Can Music Really Be Political?
[Ed. Note: Composer, clarinetist, and journalist Jonathan Russell, who has frequently responded to threads on these pages, was eager to start up a discussion about whether composers can effectively engage in political dialogue through their music. We welcome this submission, and encourage others to submit their musings here as well. And we are as eager as he is to read your responses to his thoughts.—FJO]
Lately, I have been totally obsessed with two political/cultural issues going on in this country. One is marriage equality, and specifically the Proposition 8 lawsuit that was recently decided in district court, and will almost certainly be appealed all the way up to the United States Supreme Court. And the other is the controversy over the proposed Islamic Cultural Center near Ground Zero, and more broadly the general backlash against mainstream Muslim Americans from some sectors of American society. Before anyone starts in, let me be clear that my purpose here is not to debate the sides of either of these issues. There are plenty of other blogs out there for that. My purpose here is to ask: how on earth can I find a way to relate these issues to my composing?

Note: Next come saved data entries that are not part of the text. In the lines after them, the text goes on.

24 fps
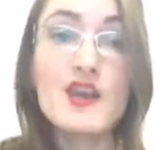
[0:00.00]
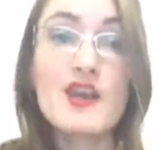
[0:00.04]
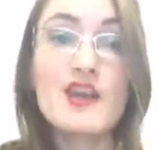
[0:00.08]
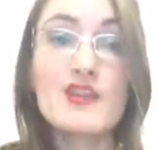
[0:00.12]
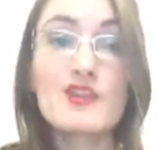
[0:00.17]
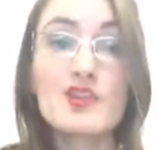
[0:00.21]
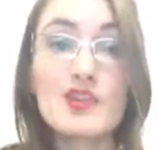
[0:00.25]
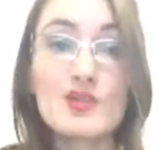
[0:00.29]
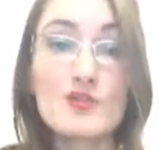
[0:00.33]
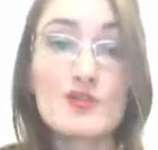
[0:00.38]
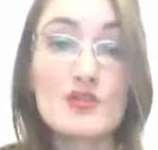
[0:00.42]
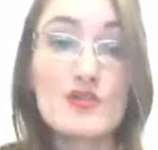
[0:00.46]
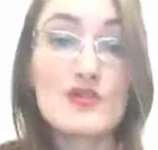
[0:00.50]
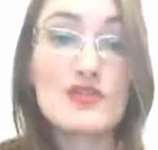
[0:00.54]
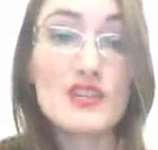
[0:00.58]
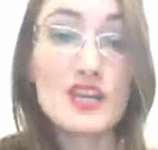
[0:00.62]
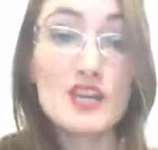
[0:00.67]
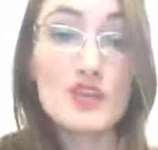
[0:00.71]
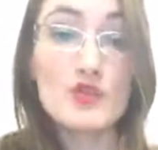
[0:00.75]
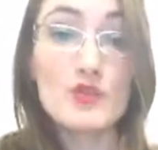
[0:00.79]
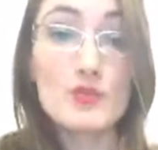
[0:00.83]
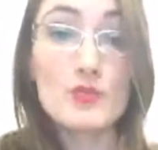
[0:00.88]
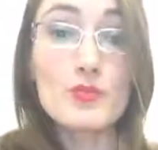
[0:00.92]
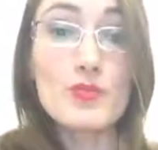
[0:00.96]
in terms of
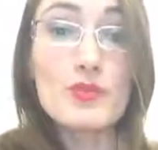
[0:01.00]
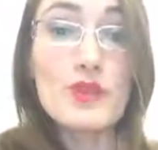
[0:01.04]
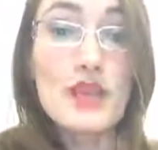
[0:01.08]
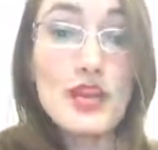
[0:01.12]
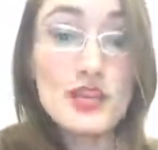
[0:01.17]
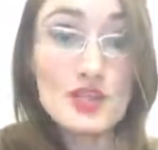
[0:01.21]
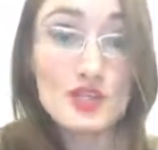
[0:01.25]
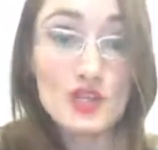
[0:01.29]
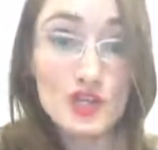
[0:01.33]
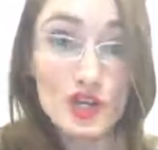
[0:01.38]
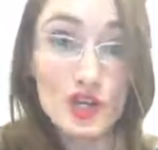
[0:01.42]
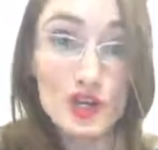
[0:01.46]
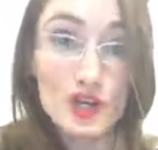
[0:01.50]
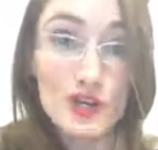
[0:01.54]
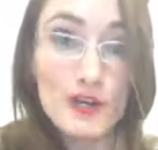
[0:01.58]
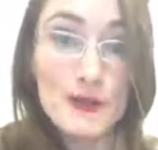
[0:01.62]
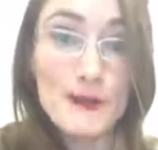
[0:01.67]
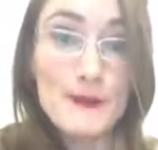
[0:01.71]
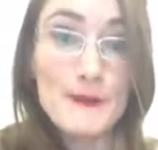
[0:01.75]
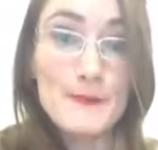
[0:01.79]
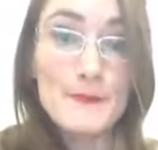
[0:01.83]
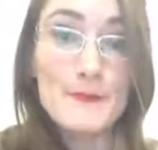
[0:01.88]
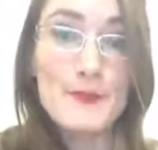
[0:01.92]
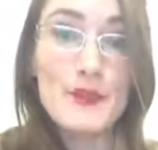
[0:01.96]
sexual pleasure
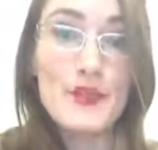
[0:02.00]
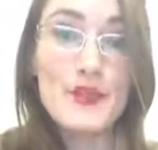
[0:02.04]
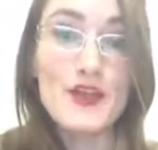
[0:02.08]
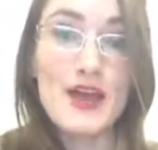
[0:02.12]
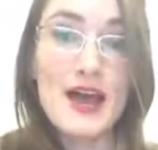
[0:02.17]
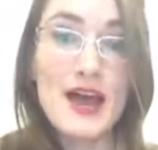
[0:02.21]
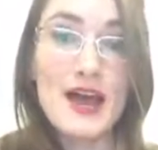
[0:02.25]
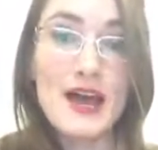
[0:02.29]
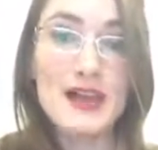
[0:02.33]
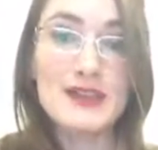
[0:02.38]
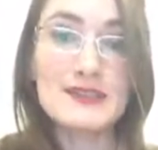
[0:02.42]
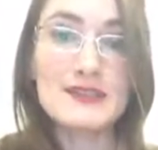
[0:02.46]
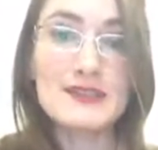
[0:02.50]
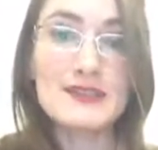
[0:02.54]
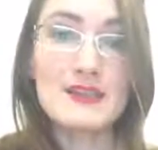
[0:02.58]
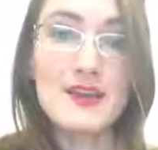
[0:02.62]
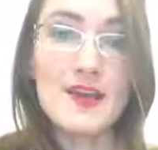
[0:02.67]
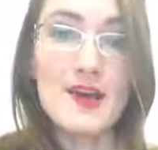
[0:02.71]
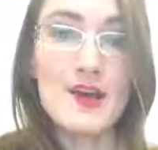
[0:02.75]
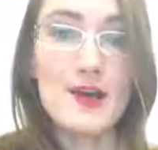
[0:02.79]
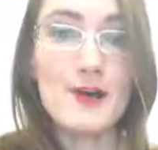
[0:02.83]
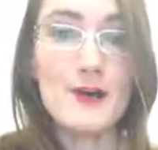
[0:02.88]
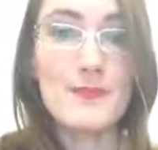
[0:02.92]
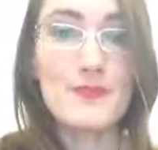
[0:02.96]
that
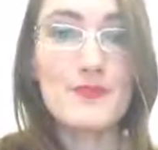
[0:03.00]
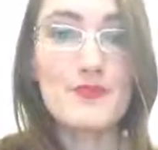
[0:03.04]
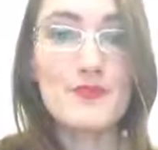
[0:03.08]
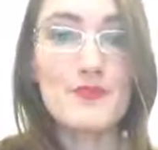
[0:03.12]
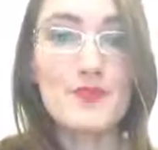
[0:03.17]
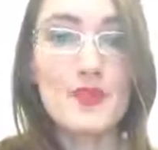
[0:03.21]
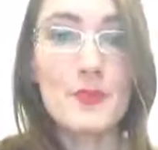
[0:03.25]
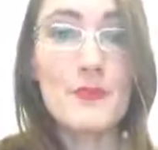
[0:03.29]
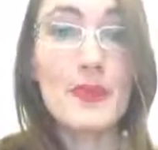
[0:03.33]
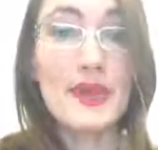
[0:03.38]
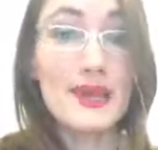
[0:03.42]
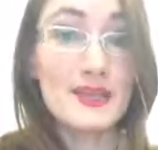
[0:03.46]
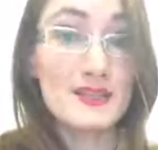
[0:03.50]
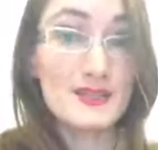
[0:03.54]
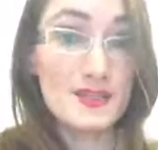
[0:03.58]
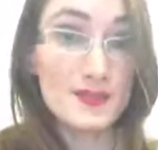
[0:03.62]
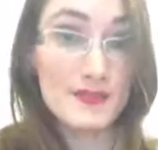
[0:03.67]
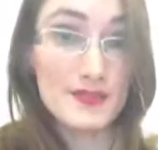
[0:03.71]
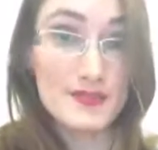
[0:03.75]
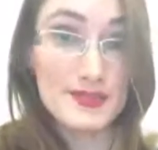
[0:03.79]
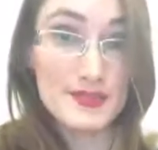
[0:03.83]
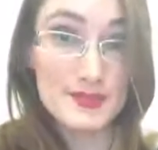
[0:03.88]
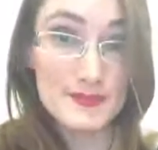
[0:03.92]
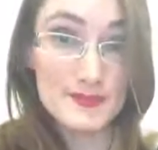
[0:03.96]
make a
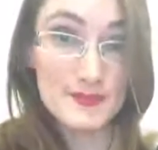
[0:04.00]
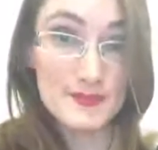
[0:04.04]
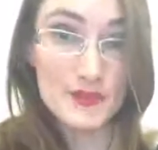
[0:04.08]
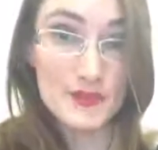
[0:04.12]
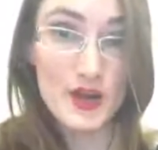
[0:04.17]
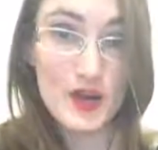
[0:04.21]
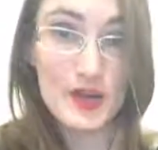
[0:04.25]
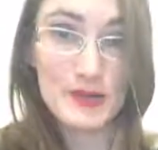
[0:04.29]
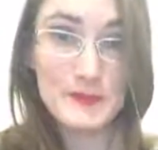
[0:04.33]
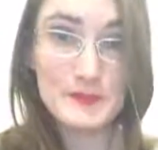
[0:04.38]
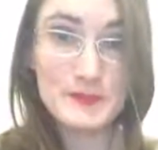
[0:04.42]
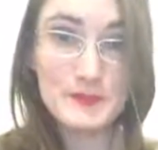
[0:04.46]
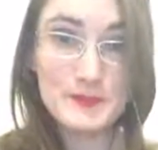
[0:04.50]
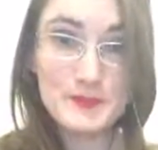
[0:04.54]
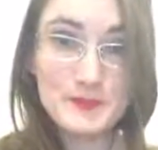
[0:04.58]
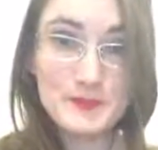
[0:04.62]
difference, right?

Right now, I’m way more fired up about both of these debates than any piece I’m writing, and writing abstract music at all feels like it pales in importance compared with these issues. And yet, I have fully accepted at this point that music is my calling, that it’s what I’m here to do, and I’m not about to turn my back on it to become a professional activist—even if sometimes it seems like that would be more worthwhile. The best solution would seem to be to find a way to integrate these issues into my compositional pursuits. But how? All too often, in my opinion, when composers try to tackle political subjects, all you get is either a gross over-simplification of the issue, or else music that is only really political because the composer claims it is, not because of anything inherent in the music itself. There are countless examples of the latter. An example of the former: I generally like the music of John Adams’s Doctor Atomic, but if I really want to grapple with the issues of nuclear weapons and their impact on society, I’m far better off reading Richard Rhodes’s The Making of the Atomic Bomb or John Hersey’s Hiroshima than relying on Adams’s fairly superficial treatment of the material in his opera. The opera adds nothing new to my understanding; translating this issue into operatic form sheds no new light on it.
Back to marriage equality: I have been especially obsessed with the two lawyers who argued against Proposition 8, David Boies and Ted Olson, because they have a fascinating back story. They argued opposing sides in Bush v. Gore, the Supreme Court case that decided the 2000 presidential election, and afterward became close friends. Olson lost his wife on one of the planes on 9/11 and was George W. Bush’s Solicitor General. He has shocked and angered many conservative friends and colleagues by taking on the issue of marriage equality with Boies, but when you hear him speak it is clear that this is an issue he feels extremely passionate about and committed to. All of which sounds like it could make for a great opera—loss, unexpected friendship across political lines, crowd scenes of protests, etc. There’s lots of drama, lots of passion, and complex personal relationships, plus big important cultural issues. And yet when I think about actually doing it, e.g. when I think about having a singer/actor singing Ted Olson’s moving words about equality and the constitution, it’s hard not to feel that an opera would be unable to do the material justice. Why listen to an actor singing these words, when you can easily watch the real man speaking them at a real rally on YouTube? How could my opera compete with reality?
The one composer who amazes me more and more in this regard is Frederic Rzewski. A piece like Coming Together not only addresses a political issue but seems to embody the essence of it in its very aesthetic and construction. The aggressively, repetitively circling music perfectly captures the mundane brutality of the speaker’s existence. And the contracting of the motives at the end powerfully suggests possibilities falling away, walls closing in, the speaker’s fate being sealed. It takes a simple, somewhat dull letter from a prison inmate, and extracts from it the full sense of isolation, brutal conditions, and defiance that its writer experienced. And by its very existence and continued popularity, the piece keeps alive an issue—the Attica prison uprising—that most of us no longer remember or never knew about in the first place. I want to do what he does. But I don’t know how. Anyone who has tried to talk to Rzewski himself about it can attest that he has little interest in discussing it and isn’t much help. Any thoughts? How can you effectively connect your political passions to your music in such a way that the musical setting actually adds something, extracts new or deeper meaning, or puts the issue in a different light?